RE: [squid-users] squid 2.7 with auth passthrough

From: Amos Jeffries <squid3_at_treenet.co.nz>
Date: Tue, 01 Dec 2009 12:12:52 +1300

On Mon, 30 Nov 2009 13:38:17 +0100, <vincent.blondel_at_ing.be> wrote:
>> Hello,
>>
>> Can somebody say me if WWW-Authenticate header is really functional on
>> Squid 2.7.4 because I spent the whole day trying to help one business
>> user with his application and always receive 401 error code.

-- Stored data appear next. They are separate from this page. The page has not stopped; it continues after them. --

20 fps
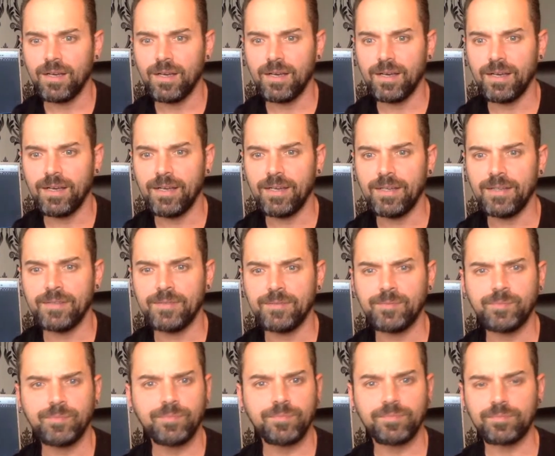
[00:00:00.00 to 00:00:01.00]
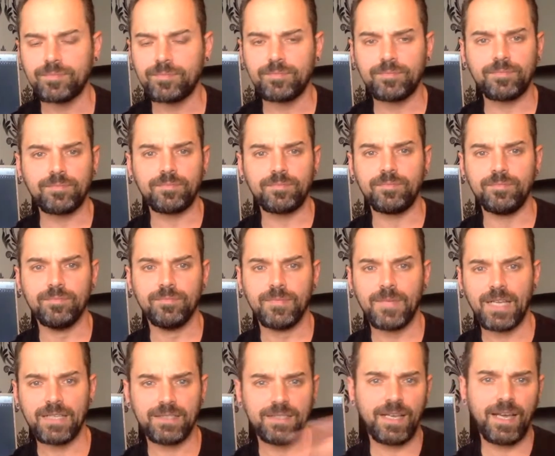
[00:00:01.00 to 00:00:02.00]
And
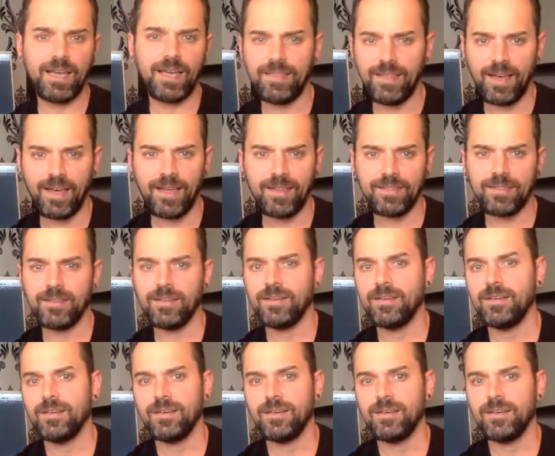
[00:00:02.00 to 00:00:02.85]
aside that,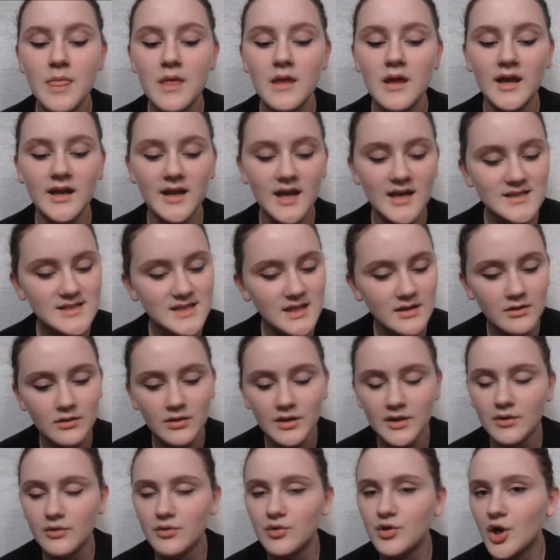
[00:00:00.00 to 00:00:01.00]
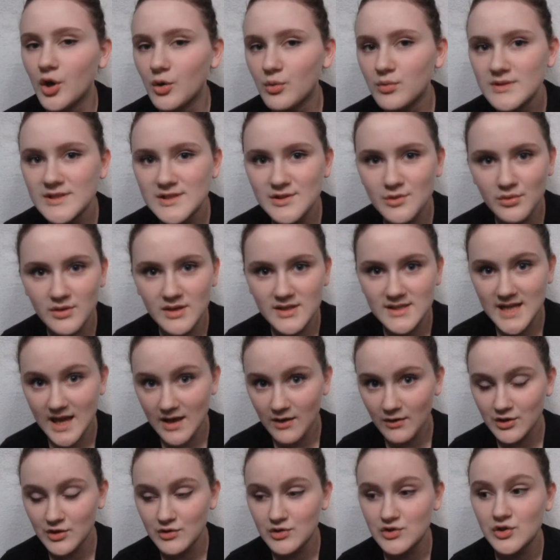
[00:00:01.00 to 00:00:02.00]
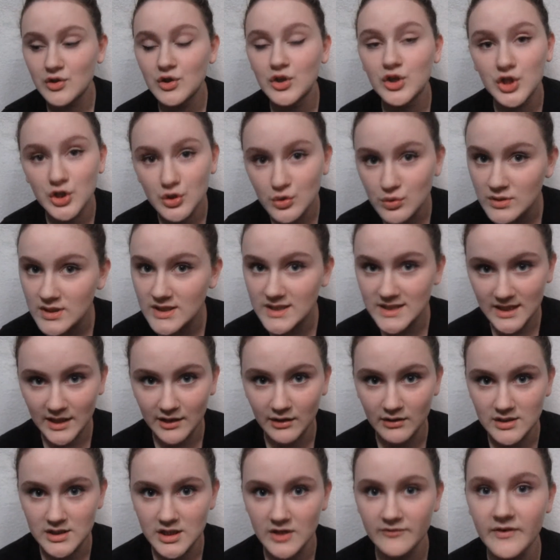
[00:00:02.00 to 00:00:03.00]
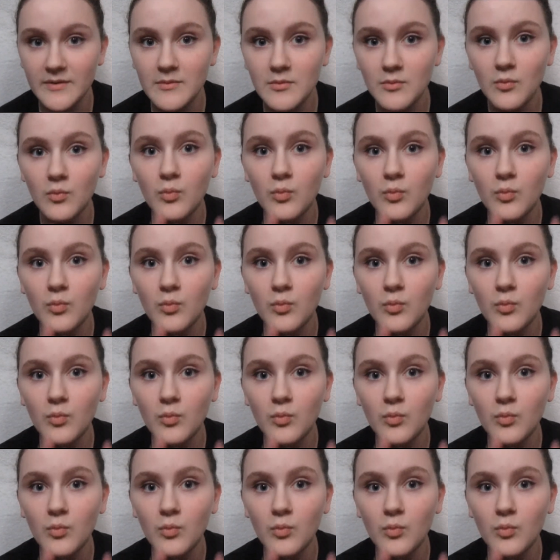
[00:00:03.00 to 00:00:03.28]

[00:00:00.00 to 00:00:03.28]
Like I said earlier, no one's going to tell you, so you need to tell yourself.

Yes the WWW-Authenticate header is functional. Squid by default simply
passes it from the receiving connection to the sending connection without
change.

The method of authentication using it may not be able to cope with
stateless HTTP behaviour.

>>
>> my proxy should reach the origin IIS server directly next to the
>> always_direct/never_direct definitions and this is what I see in the
>> logs. this does not work so I also made a special cache_peer
> definition
>> and tried with or without connection-auth=on, connection-auth=off .. I
>> also tried with login=PASS but nothing works ...
>>
>> so my question is .. Is that a normal behaviour ? Do I do something
>> wrong ? Do I have to do something else ?

Is the IIS server trying to do NTLM login across the web? This can be a
major headache.

NTLM and NTLM-like authentication assume end-to-end stateful connectivity.
This works okay when only stateful NAT or a hacked-up proxy is being used.
But fails if even one hop across the network is stateless.

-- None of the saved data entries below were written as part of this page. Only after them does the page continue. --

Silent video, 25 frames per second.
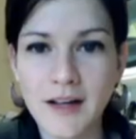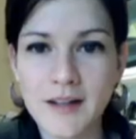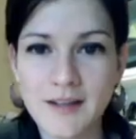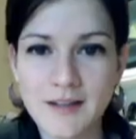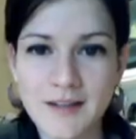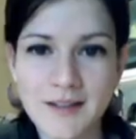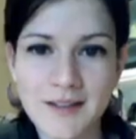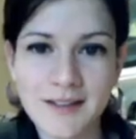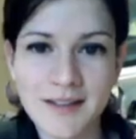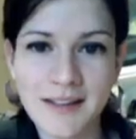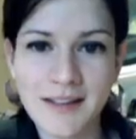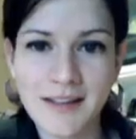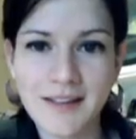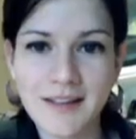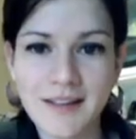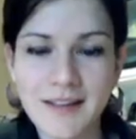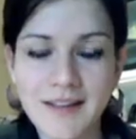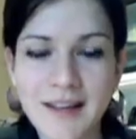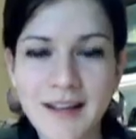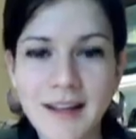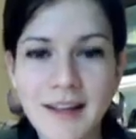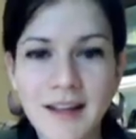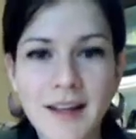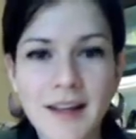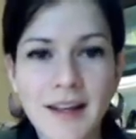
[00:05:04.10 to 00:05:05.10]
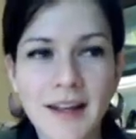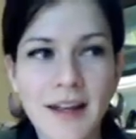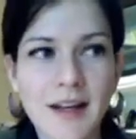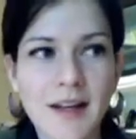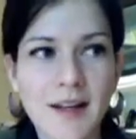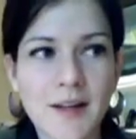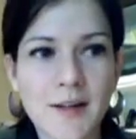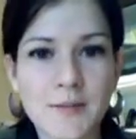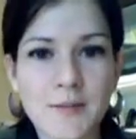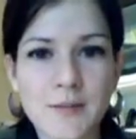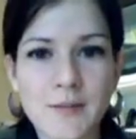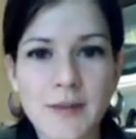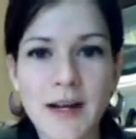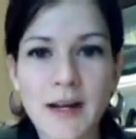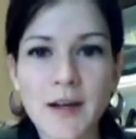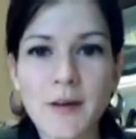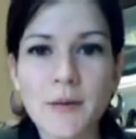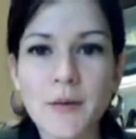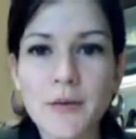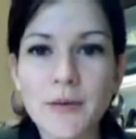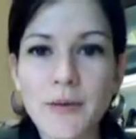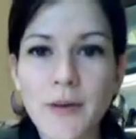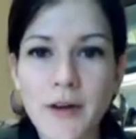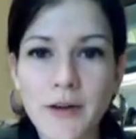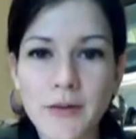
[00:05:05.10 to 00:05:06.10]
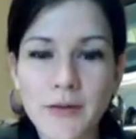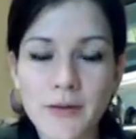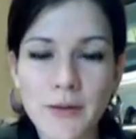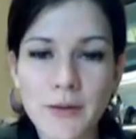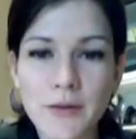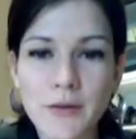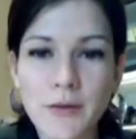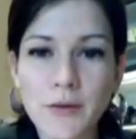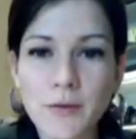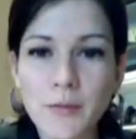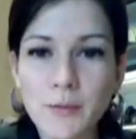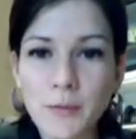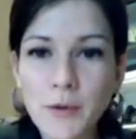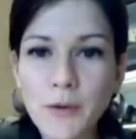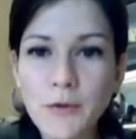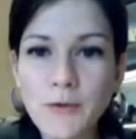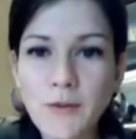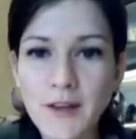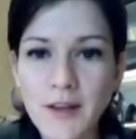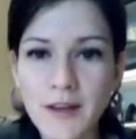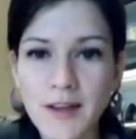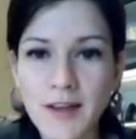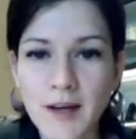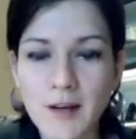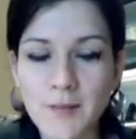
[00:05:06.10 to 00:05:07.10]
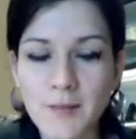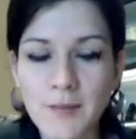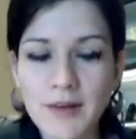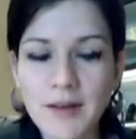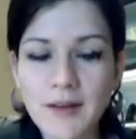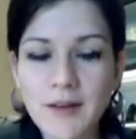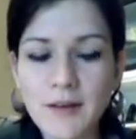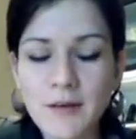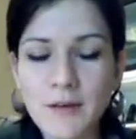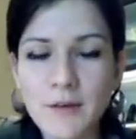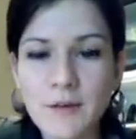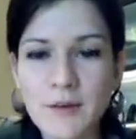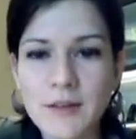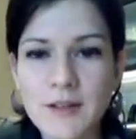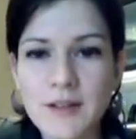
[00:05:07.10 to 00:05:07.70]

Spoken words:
on your skin. I will also do moving cupping,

For NTLM and Negotiate you need both cache_peer options
"connection-auth=on login=PASS"

Along with:
  client_persistent_connections on
  server_persistent_connections on

NP: if you added "no-connection-auth" to http_port it needs to be absent.

You may also want to raise the connection timeout
"persistent_request_timeout" but do so carefully, since each pconn held in
a locked state by NTLM is N less client connections usable in parallel.